January 2, 2024

The Federal Reserve’s (“Fed”) December dovish pivot signaled “all clear” for the markets as the FOMC begins to contemplate when to start cutting rates before any meaningful deterioration in the economy or the labor market.  Powell has seemingly abandoned his prior concerns about loosening financial conditions as the financial markets anticipate Fed easing in 2024.  Additionally, he now views the risk of doing too little equally with the risk of doing too much, a notable change in tone.  “Soft landing” is now the consensus view.  Given the progress on inflation to date, the Fed is certainly in a better position to pull it off compared to six or twelve months ago – or at least, limit any recession to a shallow one.

The latest economic data continue to support a “Goldilocks” view on the economy and inflation.  In the past two weeks, we saw housing growth rebound in November in response to lower mortgage rates, along with a jump in consumer confidence.  Jobless claims remain low, indicating the labor market remains stable.  And the November personal consumption expenditure (PCE) data showed resilient consumer spending and a further moderation in inflation, confirming the prior CPI and PPI readings. The symbiotic relationship between consumer spending and business hiring remains intact with no visibility of a shock or crisis to break this dynamic at the moment.  While consumer headwinds exist (slowing job/wage gains, diminishing savings, resumption of student loan payments, rising credit card balances/delinquencies, and tightening bank credit), lower gas prices, mortgage rates, and rising stocks offer some temporary reprieve.

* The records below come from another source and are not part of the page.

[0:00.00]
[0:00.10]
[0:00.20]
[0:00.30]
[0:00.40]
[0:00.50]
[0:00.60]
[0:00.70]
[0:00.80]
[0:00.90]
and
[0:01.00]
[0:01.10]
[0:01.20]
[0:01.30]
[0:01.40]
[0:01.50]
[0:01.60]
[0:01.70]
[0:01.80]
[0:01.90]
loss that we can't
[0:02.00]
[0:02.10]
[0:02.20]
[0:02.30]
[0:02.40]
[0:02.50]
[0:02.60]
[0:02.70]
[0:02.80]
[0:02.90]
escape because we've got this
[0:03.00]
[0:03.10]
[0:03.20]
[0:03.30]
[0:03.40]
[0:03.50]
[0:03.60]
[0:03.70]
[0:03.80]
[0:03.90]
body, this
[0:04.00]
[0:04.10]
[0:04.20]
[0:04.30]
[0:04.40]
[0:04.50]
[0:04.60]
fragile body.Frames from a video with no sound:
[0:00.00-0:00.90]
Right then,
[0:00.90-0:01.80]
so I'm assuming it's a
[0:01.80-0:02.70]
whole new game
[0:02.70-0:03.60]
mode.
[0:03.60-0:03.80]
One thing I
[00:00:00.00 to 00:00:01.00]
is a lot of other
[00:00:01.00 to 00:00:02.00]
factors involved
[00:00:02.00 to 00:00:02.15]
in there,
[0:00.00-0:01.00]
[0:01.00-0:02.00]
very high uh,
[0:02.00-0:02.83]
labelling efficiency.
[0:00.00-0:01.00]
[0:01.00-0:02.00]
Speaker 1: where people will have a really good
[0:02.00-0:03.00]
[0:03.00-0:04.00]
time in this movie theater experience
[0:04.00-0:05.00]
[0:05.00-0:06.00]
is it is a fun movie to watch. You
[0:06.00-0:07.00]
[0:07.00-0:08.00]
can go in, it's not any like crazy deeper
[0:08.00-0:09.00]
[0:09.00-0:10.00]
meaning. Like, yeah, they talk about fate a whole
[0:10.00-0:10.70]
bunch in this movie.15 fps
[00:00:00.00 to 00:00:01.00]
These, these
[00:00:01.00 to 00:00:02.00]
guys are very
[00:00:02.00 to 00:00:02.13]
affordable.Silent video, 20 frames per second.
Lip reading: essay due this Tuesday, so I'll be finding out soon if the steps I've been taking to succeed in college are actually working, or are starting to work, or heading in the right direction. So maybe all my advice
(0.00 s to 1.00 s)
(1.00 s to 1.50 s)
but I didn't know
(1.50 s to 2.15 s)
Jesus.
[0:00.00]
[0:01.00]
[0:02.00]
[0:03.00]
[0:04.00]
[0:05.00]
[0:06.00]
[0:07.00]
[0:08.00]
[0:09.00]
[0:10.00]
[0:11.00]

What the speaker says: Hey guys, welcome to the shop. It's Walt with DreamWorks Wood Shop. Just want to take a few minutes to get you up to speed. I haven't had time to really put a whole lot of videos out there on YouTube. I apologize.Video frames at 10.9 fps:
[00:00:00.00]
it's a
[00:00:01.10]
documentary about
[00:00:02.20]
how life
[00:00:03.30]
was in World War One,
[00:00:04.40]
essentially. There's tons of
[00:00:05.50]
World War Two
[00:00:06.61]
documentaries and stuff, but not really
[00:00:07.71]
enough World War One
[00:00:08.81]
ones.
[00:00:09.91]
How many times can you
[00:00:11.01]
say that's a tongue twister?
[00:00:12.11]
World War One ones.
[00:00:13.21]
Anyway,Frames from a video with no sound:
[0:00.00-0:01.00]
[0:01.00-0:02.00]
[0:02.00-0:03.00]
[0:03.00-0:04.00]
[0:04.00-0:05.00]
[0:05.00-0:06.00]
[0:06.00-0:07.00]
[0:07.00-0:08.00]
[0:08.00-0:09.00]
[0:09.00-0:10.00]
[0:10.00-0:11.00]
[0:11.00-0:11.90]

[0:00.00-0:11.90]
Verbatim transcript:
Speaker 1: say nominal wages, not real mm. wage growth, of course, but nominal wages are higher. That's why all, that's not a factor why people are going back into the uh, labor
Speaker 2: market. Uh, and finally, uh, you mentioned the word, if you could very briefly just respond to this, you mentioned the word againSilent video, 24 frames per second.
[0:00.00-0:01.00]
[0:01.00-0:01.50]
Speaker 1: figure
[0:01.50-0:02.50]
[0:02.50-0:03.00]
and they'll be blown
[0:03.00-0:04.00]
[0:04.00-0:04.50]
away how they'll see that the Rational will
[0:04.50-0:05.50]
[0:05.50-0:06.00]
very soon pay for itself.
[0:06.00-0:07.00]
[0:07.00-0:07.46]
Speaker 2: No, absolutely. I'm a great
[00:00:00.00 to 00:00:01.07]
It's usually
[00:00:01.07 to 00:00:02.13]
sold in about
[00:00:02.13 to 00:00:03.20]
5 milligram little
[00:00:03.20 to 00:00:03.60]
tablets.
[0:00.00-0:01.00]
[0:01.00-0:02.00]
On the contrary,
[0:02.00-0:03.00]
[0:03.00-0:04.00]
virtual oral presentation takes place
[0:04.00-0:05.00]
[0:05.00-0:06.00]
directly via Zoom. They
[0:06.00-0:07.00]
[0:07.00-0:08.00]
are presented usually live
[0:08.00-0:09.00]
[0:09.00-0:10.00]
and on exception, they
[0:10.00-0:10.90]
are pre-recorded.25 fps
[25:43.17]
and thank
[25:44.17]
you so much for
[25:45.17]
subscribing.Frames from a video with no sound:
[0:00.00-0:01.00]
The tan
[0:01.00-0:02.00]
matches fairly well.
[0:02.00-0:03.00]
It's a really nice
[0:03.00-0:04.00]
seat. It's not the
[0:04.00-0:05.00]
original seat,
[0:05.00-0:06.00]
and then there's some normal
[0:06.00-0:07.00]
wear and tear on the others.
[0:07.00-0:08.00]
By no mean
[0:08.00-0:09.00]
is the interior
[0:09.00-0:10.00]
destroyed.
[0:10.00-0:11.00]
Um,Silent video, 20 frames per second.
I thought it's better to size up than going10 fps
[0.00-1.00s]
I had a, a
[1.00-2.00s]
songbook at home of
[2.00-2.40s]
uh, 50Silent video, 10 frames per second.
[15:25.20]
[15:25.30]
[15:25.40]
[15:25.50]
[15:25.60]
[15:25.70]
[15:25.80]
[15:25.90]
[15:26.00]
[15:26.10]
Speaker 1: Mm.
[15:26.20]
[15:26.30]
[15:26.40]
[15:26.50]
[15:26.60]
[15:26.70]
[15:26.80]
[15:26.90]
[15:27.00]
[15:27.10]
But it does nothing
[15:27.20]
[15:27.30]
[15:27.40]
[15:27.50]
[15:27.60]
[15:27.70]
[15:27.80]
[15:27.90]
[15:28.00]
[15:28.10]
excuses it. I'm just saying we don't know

The Fed, however, needs to be careful that easing financial conditions doesn’t lead to a re-acceleration in the economy at the same time the labor market remains relatively tight.

Fourth quarter earnings per share estimates for the S&P 500 edged slightly lower, and 2024 earnings remain at risk in our view as growth and inflation moderate even further, potentially leading to disappointing revenue and margins.  Meanwhile, investor sentiment remains excessively bullish and likely on the verge of entering the “euphoria” zone.  The so-called “fear gauge” – the CBOE Volatility Index (VIX) – at less than 13 reflects an astounding amount of investor complacency despite rising geopolitical risks.  While stocks could continue to move higher in the very near-term, the set-up heading into 2024, especially compared to a year ago, is not a particularly favorable one.

We continue to see near term market headwinds, including:  (1) fully-valued stocks; (2) overly optimistic 2024 earnings per share estimates; (3) rising geopolitical tensions; (4) Presidential Cycle/election uncertainty; and (5) too much investor complacency.